First we load the essential libraries required for the operations below.
library(readr)
library(dplyr)
##
## Attaching package: 'dplyr'
## The following objects are masked from 'package:stats':
##
## filter, lag
## The following objects are masked from 'package:base':
##
## intersect, setdiff, setequal, union
library(tidyr)
library(knitr)
Now it is time to load the dataset.
eggs <- read_csv("eggs_tidy.csv", show_col_types = FALSE)
We can view the top rows of the dataset.
head(eggs)
## # A tibble: 6 × 6
## month year large_half_dozen large_dozen extra_large_half_dozen
## <chr> <dbl> <dbl> <dbl> <dbl>
## 1 January 2004 126 230 132
## 2 February 2004 128. 226. 134.
## 3 March 2004 131 225 137
## 4 April 2004 131 225 137
## 5 May 2004 131 225 137
## 6 June 2004 134. 231. 137
## # ℹ 1 more variable: extra_large_dozen <dbl>
This appears to be the prices of different quantites of eggs across each month in a 10 year span from 2004 to 2013.

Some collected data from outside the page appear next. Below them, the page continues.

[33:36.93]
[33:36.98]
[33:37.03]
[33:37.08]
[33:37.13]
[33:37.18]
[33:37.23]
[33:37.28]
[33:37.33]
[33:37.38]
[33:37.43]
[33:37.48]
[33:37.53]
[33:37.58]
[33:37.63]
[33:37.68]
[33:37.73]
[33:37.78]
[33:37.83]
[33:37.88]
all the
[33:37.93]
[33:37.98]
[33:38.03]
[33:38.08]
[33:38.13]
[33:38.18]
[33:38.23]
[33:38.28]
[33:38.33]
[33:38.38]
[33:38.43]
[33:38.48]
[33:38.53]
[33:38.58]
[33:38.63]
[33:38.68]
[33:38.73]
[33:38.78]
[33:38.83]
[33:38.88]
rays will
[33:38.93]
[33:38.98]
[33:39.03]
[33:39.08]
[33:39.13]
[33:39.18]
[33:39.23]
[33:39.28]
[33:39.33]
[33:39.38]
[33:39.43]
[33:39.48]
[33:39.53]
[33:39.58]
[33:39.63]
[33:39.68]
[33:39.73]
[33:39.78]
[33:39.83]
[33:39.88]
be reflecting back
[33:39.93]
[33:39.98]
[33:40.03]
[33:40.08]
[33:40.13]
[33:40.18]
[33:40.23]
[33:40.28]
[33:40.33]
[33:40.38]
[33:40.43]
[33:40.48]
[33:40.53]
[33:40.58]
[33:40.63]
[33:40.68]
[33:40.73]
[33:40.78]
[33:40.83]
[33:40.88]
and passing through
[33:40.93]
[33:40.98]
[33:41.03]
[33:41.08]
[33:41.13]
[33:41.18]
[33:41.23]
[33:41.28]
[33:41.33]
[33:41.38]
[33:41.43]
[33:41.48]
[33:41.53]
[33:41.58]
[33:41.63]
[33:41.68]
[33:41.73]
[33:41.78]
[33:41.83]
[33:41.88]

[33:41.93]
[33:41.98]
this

The following are the attributes-
month - represents every month of the year
year - shows every year from 2004 to 2013.
large_half_dozen - It refers to price of half dozen of large eggs.

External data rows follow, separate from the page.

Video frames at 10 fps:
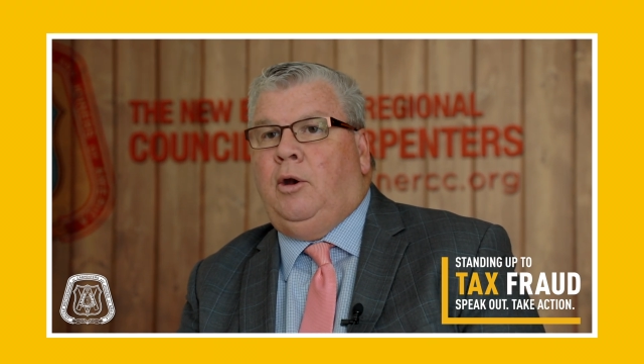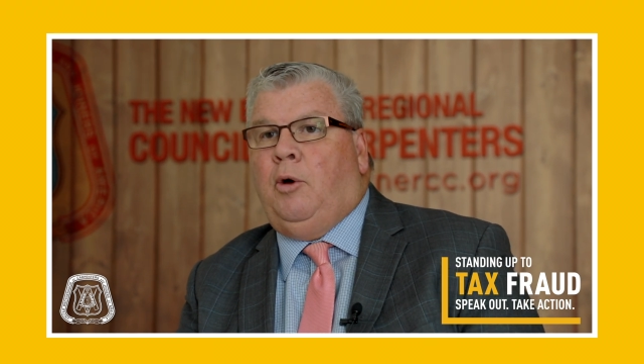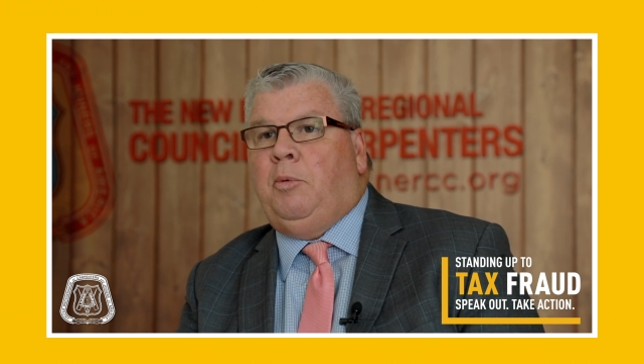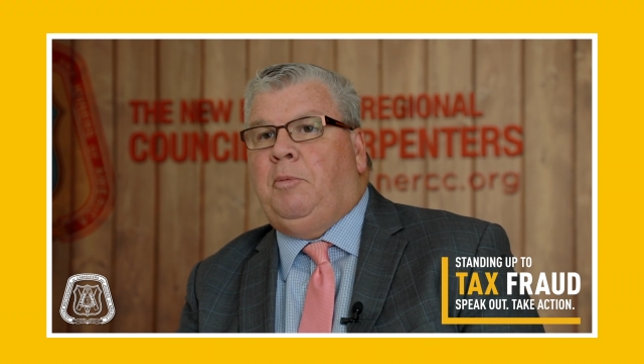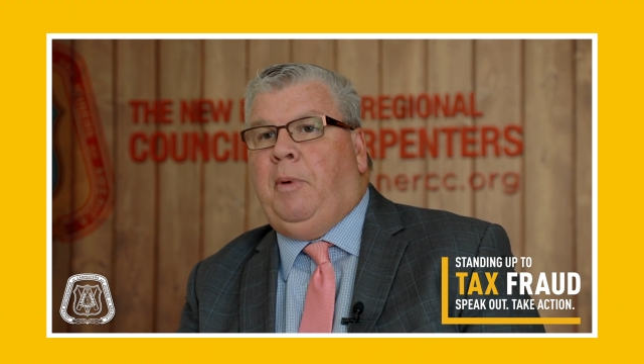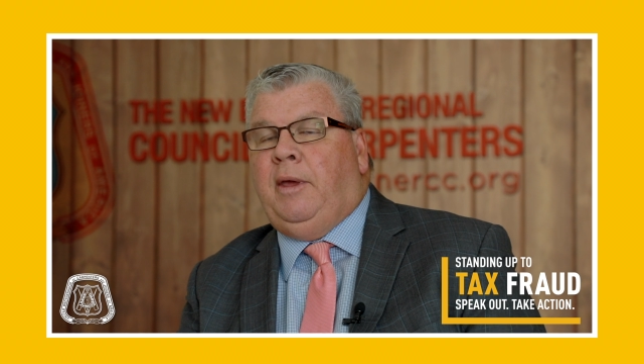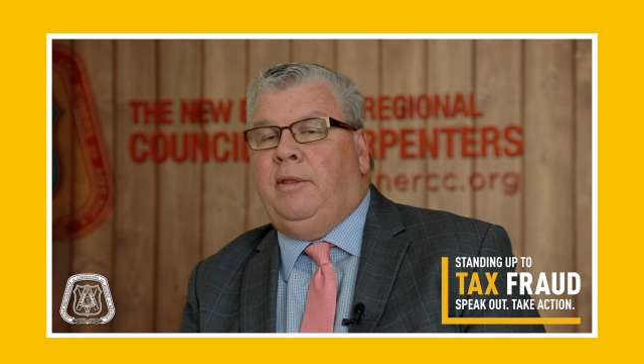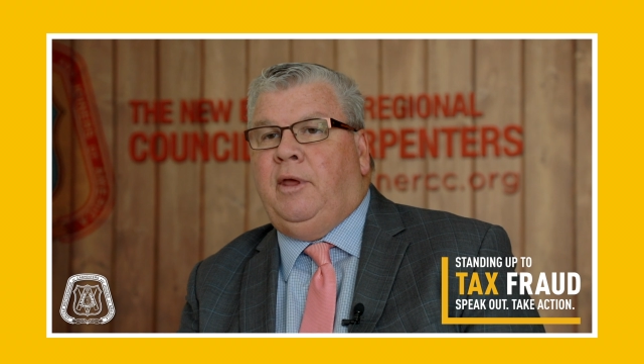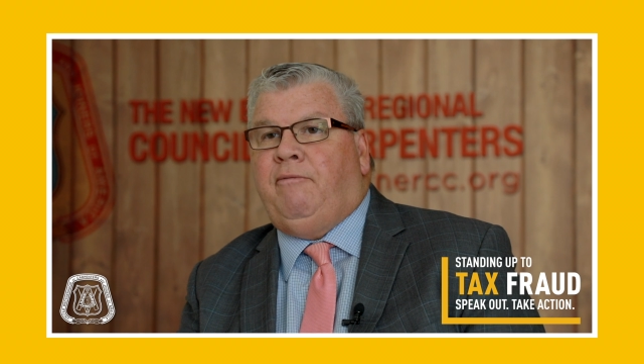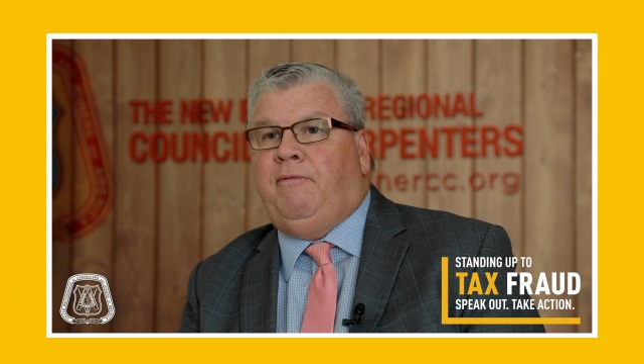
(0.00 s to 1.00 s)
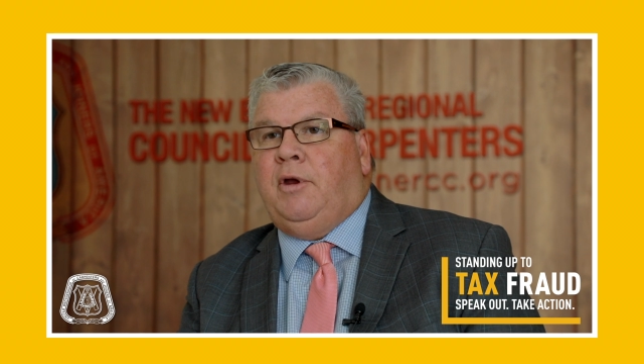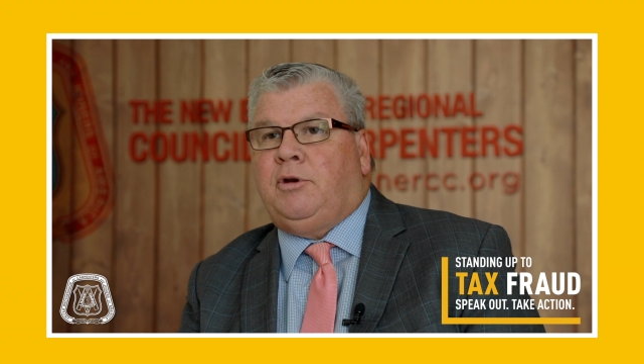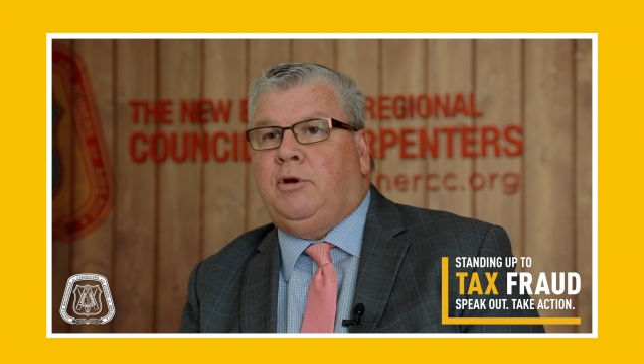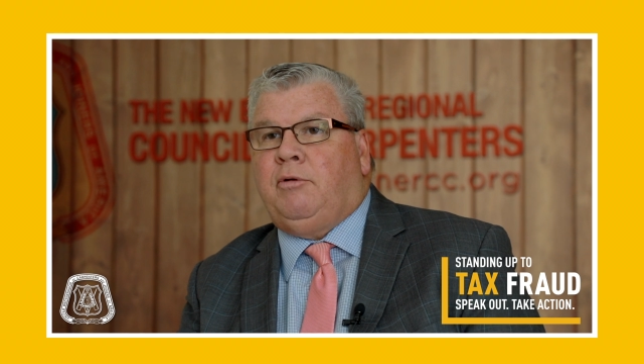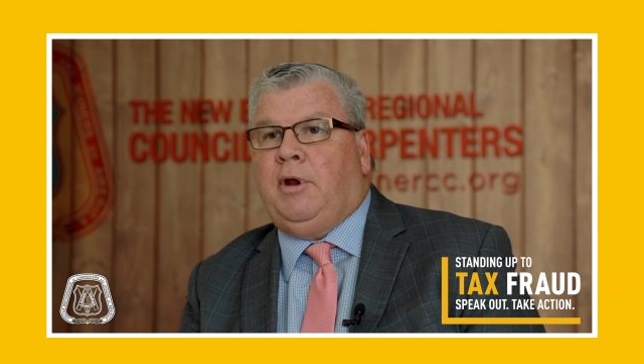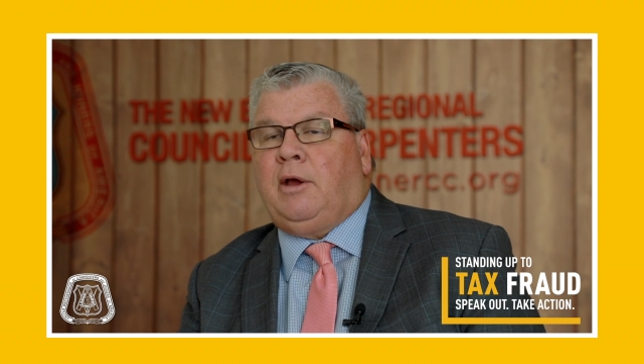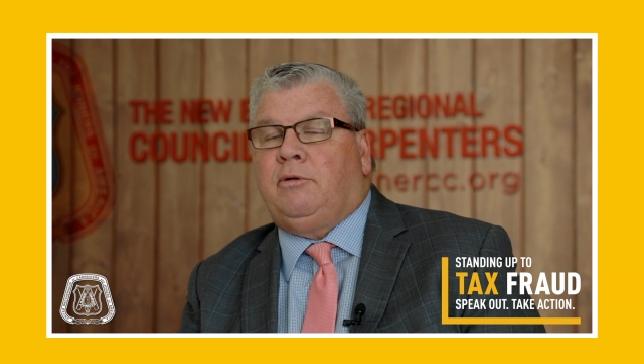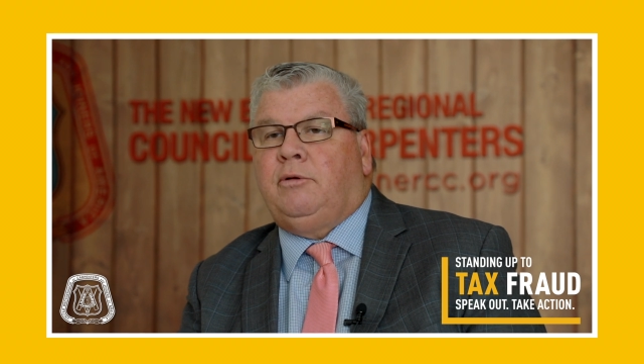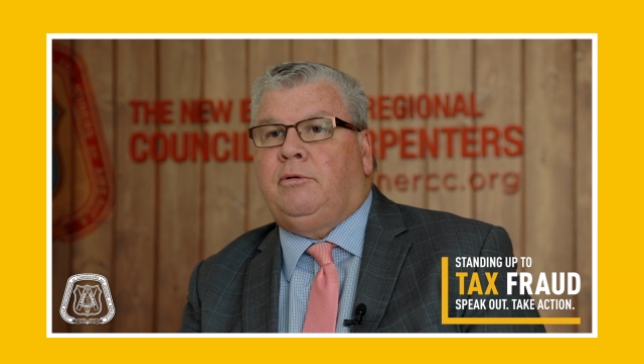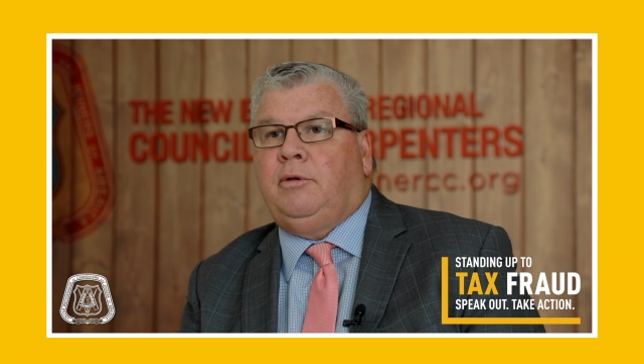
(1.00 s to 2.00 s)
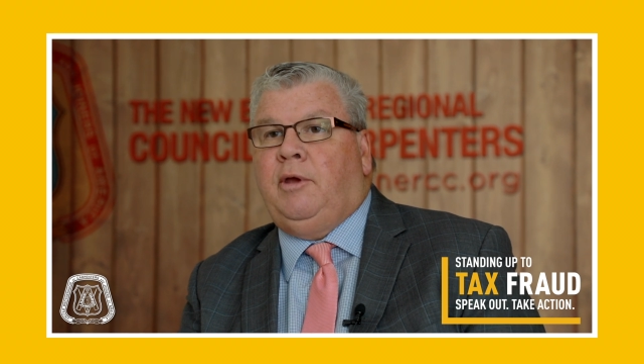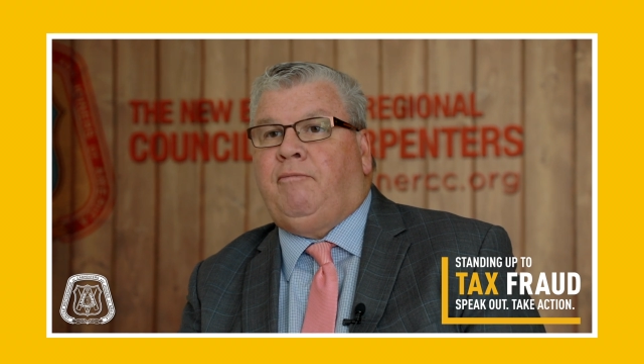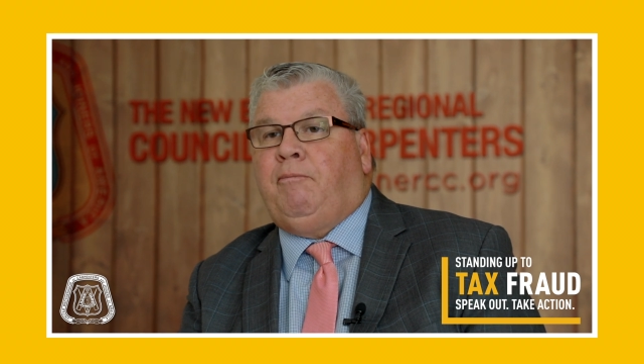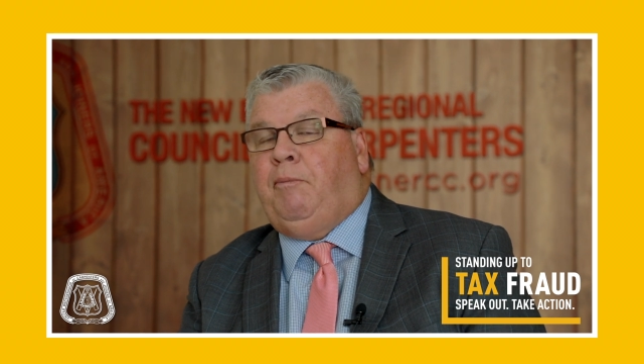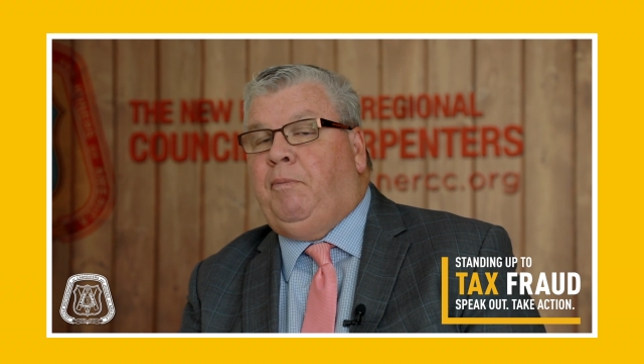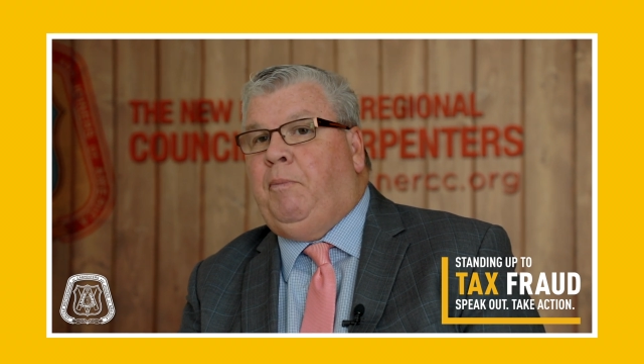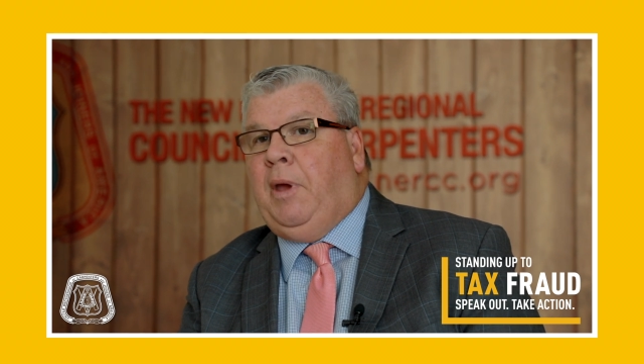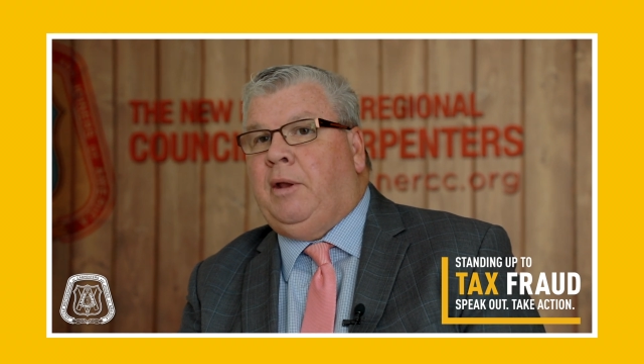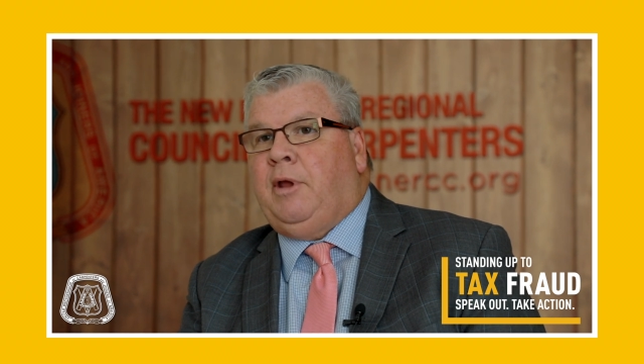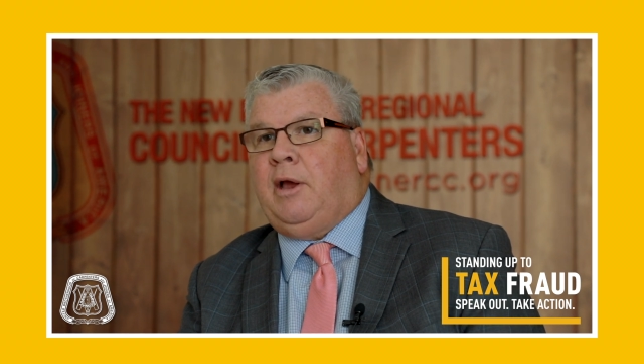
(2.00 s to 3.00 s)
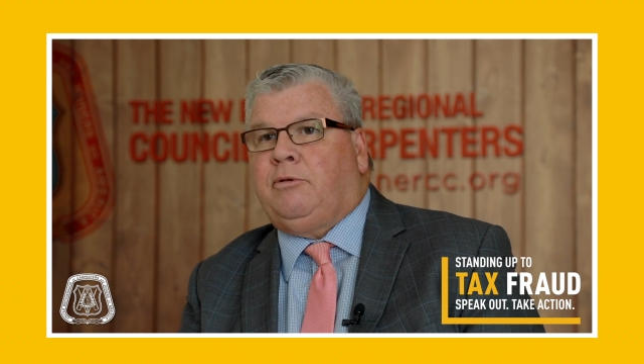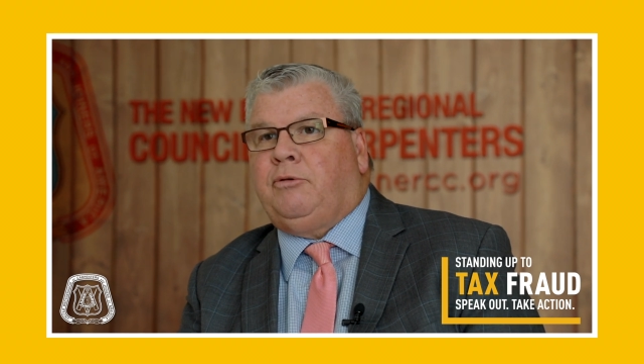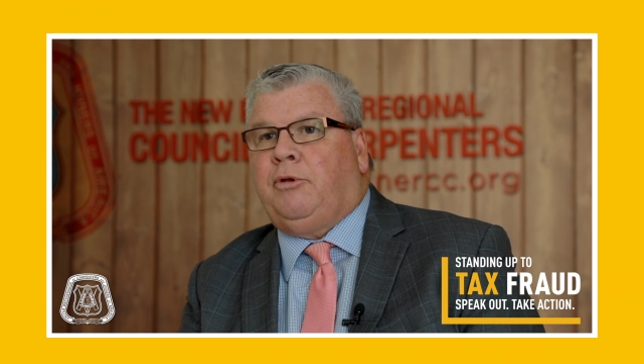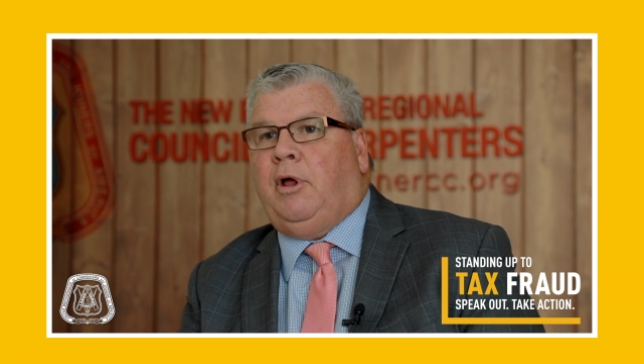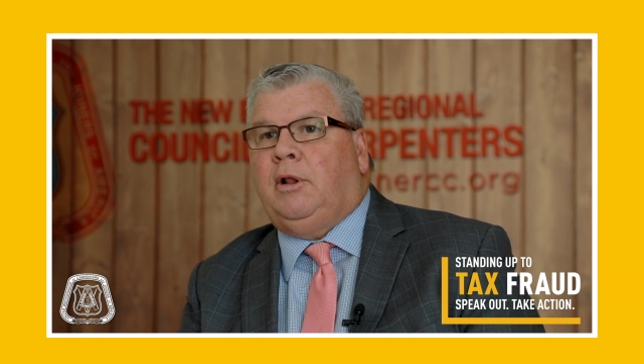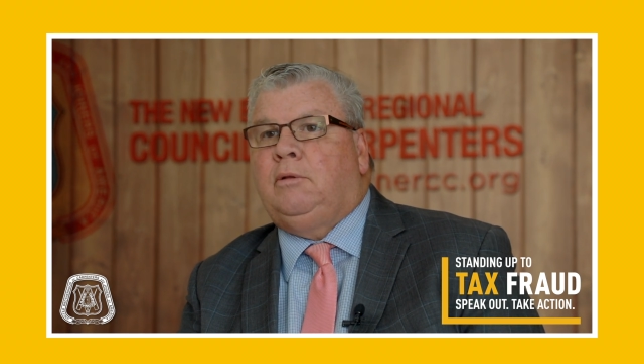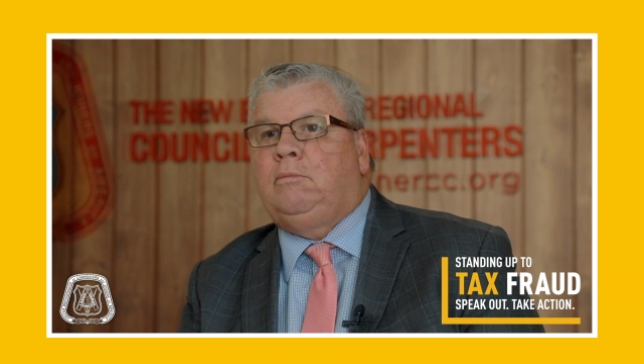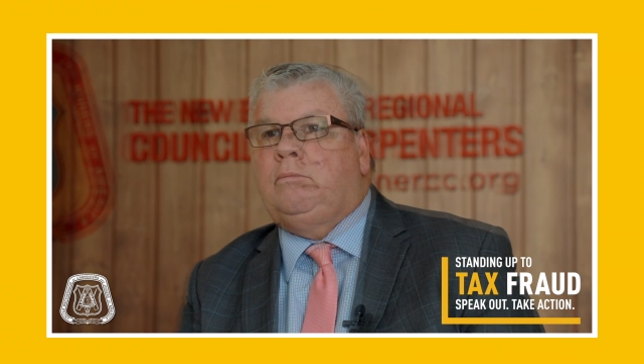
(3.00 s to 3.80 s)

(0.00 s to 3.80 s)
nobody's paying their fair share of taxes, if paying taxes at all.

extra_large_half_dozen - It is price of half dozen of extra large eggs.
extra_large_dozen- Price of a dozen of extra large eggs.
Apart from month, every data is numerical.
The dimensions of this data -
dim(eggs)
## [1] 120 6
As seen from above, every month in a 10 year span equals 120 and there are 6 columns with two being month and year and other 4 are the prices of various quantities of eggs.
We can have a look at all the attributes of the dataset.
colnames(eggs)
## [1] "month" "year" "large_half_dozen"
## [4] "large_dozen" "extra_large_half_dozen" "extra_large_dozen"
We can have a look at specific columns of the data using the select function.
select(eggs, "month", "year", "extra_large_half_dozen")
## # A tibble: 120 × 3
## month year extra_large_half_dozen
## <chr> <dbl> <dbl>
## 1 January 2004 132
## 2 February 2004 134.
## 3 March 2004 137
## 4 April 2004 137
## 5 May 2004 137
## 6 June 2004 137
## 7 July 2004 137
## 8 August 2004 137
## 9 September 2004 136.
## 10 October 2004 136.
## # ℹ 110 more rows
This shows all the prices of that particular quantity across the timeline.
In the above dataset, we see that each egg quantity has its own column with its price. It can be subject to change if we tidy it. In this case, tidying will involve having a single column that specificies all the sizes and a price column that adds the associated price with them.
Given that each month of the year has 4 different prices for each quantity, the new dataframe will have 4 rows for each month. And because there are 120 months in total we can assume that the dimensions of new dataframe will be 480 rows and 4 columns.
Because we are lessening the width of the data and making it longer. We are using the pivot_longer function from the tidyr package.
new_eggs <- pivot_longer(eggs,
cols = -c(month, year),
names_to = "egg_quantity",
values_to = "price")
We can load the new tidy data.
new_eggs
## # A tibble: 480 × 4
## month year egg_quantity price
## <chr> <dbl> <chr> <dbl>
## 1 January 2004 large_half_dozen 126
## 2 January 2004 large_dozen 230
## 3 January 2004 extra_large_half_dozen 132
## 4 January 2004 extra_large_dozen 230
## 5 February 2004 large_half_dozen 128.
## 6 February 2004 large_dozen 226.
## 7 February 2004 extra_large_half_dozen 134.
## 8 February 2004 extra_large_dozen 230
## 9 March 2004 large_half_dozen 131
## 10 March 2004 large_dozen 225
## # ℹ 470 more rows
As we anticipated before, each month has 4 rows associated with it where each row is related to the quantity of the egg and its price.
Here, pivot longer was successful as we turned the data from wider to longer.
This new data will be easier to use in visualizations as one of the columns is now categorical. It is more visually appealing and can be used for various statistical operations.
We first gave a brief description of the data and then tidied it by using pivot_longer that we learnt in the lecture and tutorials. Its application was successful and it improved the visual quality of the dataframe.